By Emily Kaiser and Lucia Mutikani
WASHINGTON (Reuters) - U.S. industrial output barely rose last month and wholesale inflation was tame, suggesting the economy's recovery from a severe recession was losing some steam as government stimulus faded.
The reports painted a picture of a sluggish recovery from recession with ample slack to cool inflation. They were likely to reinforce the U.S. Federal Reserve's commitment to keep interest rates near zero for an extended period.
"We are looking at a tepid recovery. The economy is still very dependent on government stimulus, including monetary stimulus," said Chris Low, chief economist at FTN Financial in New York.
Industrial output edged up 0.1 percent in October after a 0.6 percent advance the prior month, the Federal Reserve said, as auto manufacturers scaled back following the end of the popular "cash for clunkers" incentive in August.
The rise was well below economists' expectations for a 0.4 percent gain, but marked the fourth straight monthly gain.
In another report, the U.S. Labor Department said its producer price index, a gauge of prices received by farms, factories and refineries, rose 0.3 percent last month, below expectations for a 0.5 percent gain, after a 0.6 percent fall in September.
Core producer prices, which exclude food and energy costs, unexpectedly dropped 0.6 percent. It was the largest decline since July 2006, after slipping 0.1 percent in September.
U.S. stocks marched to fresh 13-month highs despite the below forecast industrial output data and tepid outlooks from home improvement chain Home Depot Inc and discount retailer Target Corp . Stocks were lifted by broker views on improving prospects for two Dow components.
Treasury Secretary Timothy Geithner told a Senate Foreign Relations Committee hearing the economy was likely to grow at a more moderate rate than in past recoveries as households worked to reduce their debts.
October's benign inflation data showed rising commodity prices were pushing up raw material costs, but that was not flowing through to the finished goods that are sold to consumers, said Jeff Kleintop, chief market strategist at LPL Financial in Boston.
"Those prices remain tame, with the abundance of global labor and factory capacity acting as a shock absorber to those higher raw material prices," he said. "That gives the Fed some breathing room to allow them to wait to raise rates until sometime maybe in the middle of next year."
EXCESS ECONOMIC SLACK
High unemployment and untapped industrial capacity after the worst U.S. recession in 70 years have suppressed prices, but some fear massive efforts by the government and the Fed to restore growth could ignite inflation.
These fears have been heightened by the U.S. dollar's 15 percent depreciation against a basket of currencies since mid-March.
Fed Chairman Ben Bernanke said on Monday the central bank was monitoring the U.S. dollar's fall, but economic slack and tame inflation expectations should keep price rises in check.

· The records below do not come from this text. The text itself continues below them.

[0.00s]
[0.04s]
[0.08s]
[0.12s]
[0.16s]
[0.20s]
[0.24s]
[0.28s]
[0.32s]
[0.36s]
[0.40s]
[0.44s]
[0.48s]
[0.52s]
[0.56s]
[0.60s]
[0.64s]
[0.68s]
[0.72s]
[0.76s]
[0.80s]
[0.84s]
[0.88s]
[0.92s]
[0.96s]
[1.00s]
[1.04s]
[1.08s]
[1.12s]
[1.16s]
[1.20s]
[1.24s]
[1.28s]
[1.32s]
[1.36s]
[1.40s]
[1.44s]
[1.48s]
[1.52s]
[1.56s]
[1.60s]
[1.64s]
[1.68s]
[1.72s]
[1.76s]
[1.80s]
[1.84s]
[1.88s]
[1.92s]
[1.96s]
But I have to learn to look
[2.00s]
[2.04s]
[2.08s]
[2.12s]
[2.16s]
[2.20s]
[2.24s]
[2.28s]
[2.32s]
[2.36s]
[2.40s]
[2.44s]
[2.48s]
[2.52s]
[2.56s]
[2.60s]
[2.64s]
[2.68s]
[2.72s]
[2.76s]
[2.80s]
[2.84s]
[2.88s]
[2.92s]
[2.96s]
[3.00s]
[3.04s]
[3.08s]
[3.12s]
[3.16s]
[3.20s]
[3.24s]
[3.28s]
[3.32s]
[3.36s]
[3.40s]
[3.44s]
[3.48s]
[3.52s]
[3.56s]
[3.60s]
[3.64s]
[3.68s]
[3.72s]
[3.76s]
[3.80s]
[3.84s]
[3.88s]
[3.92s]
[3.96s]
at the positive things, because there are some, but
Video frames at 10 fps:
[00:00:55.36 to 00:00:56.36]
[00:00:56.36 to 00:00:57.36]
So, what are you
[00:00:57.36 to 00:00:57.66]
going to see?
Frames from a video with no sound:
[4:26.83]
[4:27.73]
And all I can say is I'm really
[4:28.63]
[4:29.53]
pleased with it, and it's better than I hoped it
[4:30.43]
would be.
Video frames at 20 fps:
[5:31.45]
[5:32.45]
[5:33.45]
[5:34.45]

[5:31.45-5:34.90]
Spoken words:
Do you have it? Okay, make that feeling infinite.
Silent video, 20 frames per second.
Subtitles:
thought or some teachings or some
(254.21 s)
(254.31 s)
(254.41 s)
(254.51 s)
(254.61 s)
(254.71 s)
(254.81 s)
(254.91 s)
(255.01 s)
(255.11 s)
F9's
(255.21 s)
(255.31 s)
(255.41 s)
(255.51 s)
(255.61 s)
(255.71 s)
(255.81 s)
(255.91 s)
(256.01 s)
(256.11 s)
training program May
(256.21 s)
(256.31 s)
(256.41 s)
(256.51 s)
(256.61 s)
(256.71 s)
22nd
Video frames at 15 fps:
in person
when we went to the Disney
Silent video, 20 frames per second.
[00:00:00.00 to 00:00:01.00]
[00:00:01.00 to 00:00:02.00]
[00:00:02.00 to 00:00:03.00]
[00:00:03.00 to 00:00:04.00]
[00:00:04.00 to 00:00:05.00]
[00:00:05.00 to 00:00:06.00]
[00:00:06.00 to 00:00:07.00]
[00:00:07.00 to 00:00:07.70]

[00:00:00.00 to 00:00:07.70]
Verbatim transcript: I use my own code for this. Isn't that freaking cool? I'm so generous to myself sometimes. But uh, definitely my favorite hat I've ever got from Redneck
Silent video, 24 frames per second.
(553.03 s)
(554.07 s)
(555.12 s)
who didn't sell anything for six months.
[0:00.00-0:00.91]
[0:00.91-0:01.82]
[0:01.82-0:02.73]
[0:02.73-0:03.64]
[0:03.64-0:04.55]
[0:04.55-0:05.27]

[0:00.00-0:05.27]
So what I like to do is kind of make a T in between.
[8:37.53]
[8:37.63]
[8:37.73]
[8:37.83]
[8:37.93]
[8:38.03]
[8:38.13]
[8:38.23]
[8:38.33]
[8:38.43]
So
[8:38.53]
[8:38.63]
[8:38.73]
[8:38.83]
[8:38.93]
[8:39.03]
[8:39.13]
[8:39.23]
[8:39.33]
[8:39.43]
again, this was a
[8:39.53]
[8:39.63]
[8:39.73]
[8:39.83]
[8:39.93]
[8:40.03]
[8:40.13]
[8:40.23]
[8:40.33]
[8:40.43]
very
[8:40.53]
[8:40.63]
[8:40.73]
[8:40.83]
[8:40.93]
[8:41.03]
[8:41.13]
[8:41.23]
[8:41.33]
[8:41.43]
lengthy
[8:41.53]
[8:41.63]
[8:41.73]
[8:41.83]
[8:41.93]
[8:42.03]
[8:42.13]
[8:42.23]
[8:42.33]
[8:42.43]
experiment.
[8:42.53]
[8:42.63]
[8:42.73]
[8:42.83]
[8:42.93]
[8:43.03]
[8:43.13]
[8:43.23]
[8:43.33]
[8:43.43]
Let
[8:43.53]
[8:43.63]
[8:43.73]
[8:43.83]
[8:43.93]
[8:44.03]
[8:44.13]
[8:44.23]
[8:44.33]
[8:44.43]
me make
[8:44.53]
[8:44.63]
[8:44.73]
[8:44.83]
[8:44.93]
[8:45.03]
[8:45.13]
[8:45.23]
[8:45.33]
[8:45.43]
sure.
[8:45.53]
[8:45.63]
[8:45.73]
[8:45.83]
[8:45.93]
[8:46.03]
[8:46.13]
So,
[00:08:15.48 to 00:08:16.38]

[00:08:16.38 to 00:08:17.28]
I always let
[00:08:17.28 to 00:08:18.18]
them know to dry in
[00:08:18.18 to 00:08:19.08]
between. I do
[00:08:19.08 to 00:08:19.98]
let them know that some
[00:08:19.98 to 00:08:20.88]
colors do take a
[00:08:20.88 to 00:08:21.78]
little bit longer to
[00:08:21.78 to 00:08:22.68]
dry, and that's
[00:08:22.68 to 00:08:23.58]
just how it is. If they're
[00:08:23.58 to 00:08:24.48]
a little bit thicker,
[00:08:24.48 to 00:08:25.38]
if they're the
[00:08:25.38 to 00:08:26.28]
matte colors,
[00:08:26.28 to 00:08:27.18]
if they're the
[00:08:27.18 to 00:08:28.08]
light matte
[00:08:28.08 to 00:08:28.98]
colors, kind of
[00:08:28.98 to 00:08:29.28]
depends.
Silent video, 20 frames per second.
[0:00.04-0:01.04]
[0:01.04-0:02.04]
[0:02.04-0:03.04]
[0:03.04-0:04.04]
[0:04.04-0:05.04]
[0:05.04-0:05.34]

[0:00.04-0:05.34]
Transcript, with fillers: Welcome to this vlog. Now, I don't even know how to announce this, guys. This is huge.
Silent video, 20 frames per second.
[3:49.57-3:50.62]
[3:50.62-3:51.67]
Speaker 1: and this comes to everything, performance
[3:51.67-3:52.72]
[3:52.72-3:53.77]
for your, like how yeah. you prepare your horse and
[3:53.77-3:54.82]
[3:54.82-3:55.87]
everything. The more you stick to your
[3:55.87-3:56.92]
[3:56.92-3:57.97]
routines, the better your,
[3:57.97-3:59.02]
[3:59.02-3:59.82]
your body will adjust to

Over the past year, core producer prices have risen 0.7 percent, the smallest gain since the 12 months that ended in March 2004. Financial markets had forecast a 1.4 percent rise.
In October, the core index was held back by a large drop in light truck prices and a fall in the cost of new cars, related to the pricing of new 2010 models.
The Labor Department reports on U.S. consumer prices on Wednesday. Economists expect the consumer price index to rise a modest 0.2 percent, with the core rate up just 0.1 percent.
The Fed's report on industrial output underscored the level of inflation-cooling slack in the economy. Capacity utilization inched up 0.2 percentage points to 70.7 percent, a rate 10.2 points below its 1972-2008 average.
Some economists were unfazed by the slowdown in industrial production last month, which came as assemblies of light motor vehicles edged down.
"We consider this to be a minor setback after three months of huge gains. It by no means signals that the inventory-led bounce in production has run its course. Production is still on track for a healthy gain in fourth quarter," said Steven Wieting an economist at Citigroup in New York.
The dollar's decline has raised concerns that investors were shunning U.S. assets, which would make it harder for the Treasury Department to finance its growing debt burden.
Treasury figures on Tuesday, however, showed that the two biggest foreign debt buyers, China and Japan, had increased their holdings in September.
Separately, sentiment among U.S. home builders was steady this month, according to a survey taken before the government extended a popular tax credit for first-time buyers.